# ASSIGNED TASK
Repeat each line of the data below exactly, but skip the pictures.

# PROVIDED RECORDS

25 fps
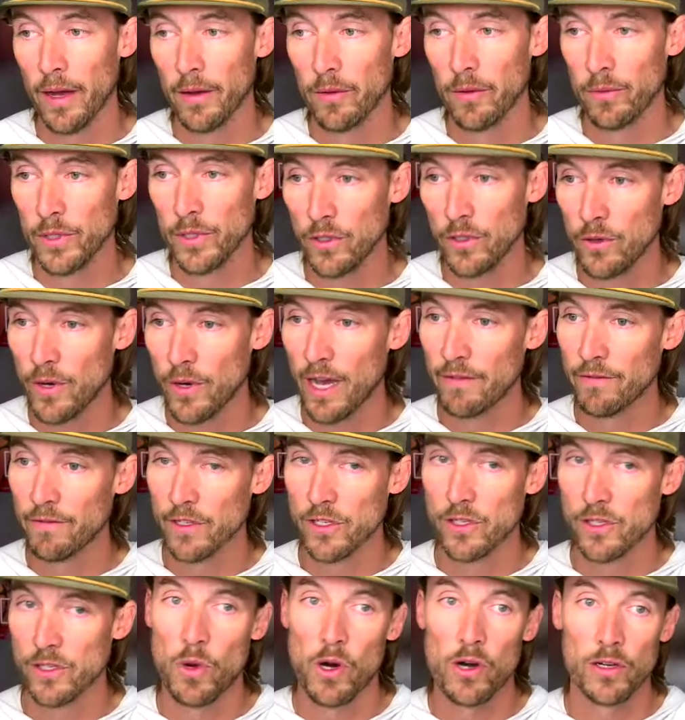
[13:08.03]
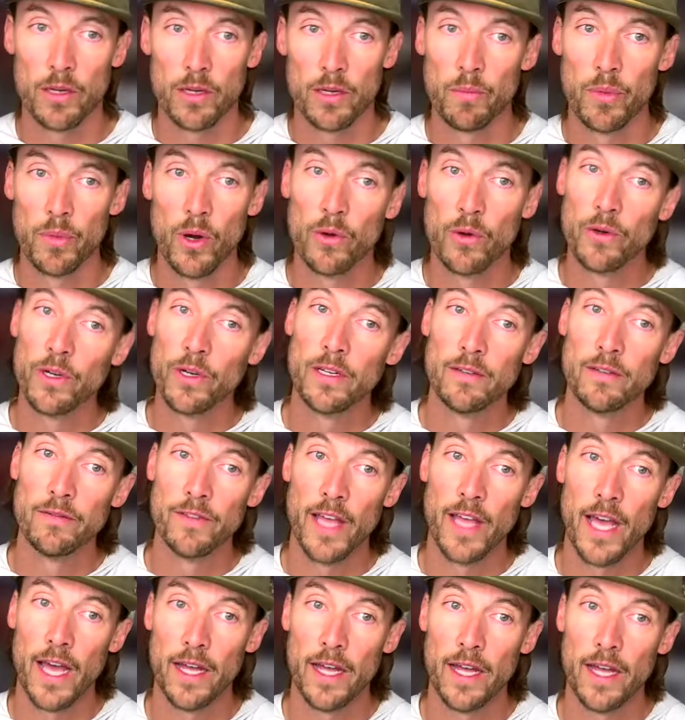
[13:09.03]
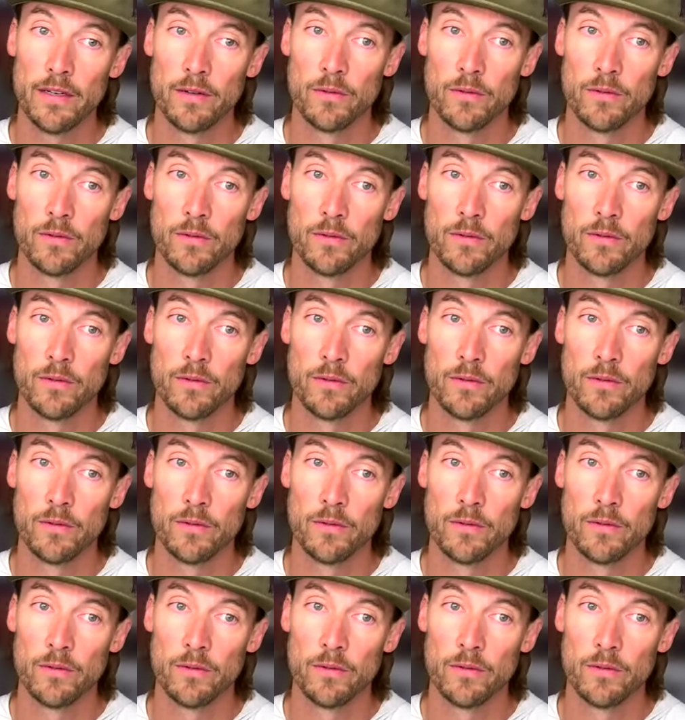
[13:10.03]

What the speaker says: We do have a small component of that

# RESPONSE BOX
25 fps
[13:08.03]
[13:09.03]
[13:10.03]

What the speaker says: We do have a small component of that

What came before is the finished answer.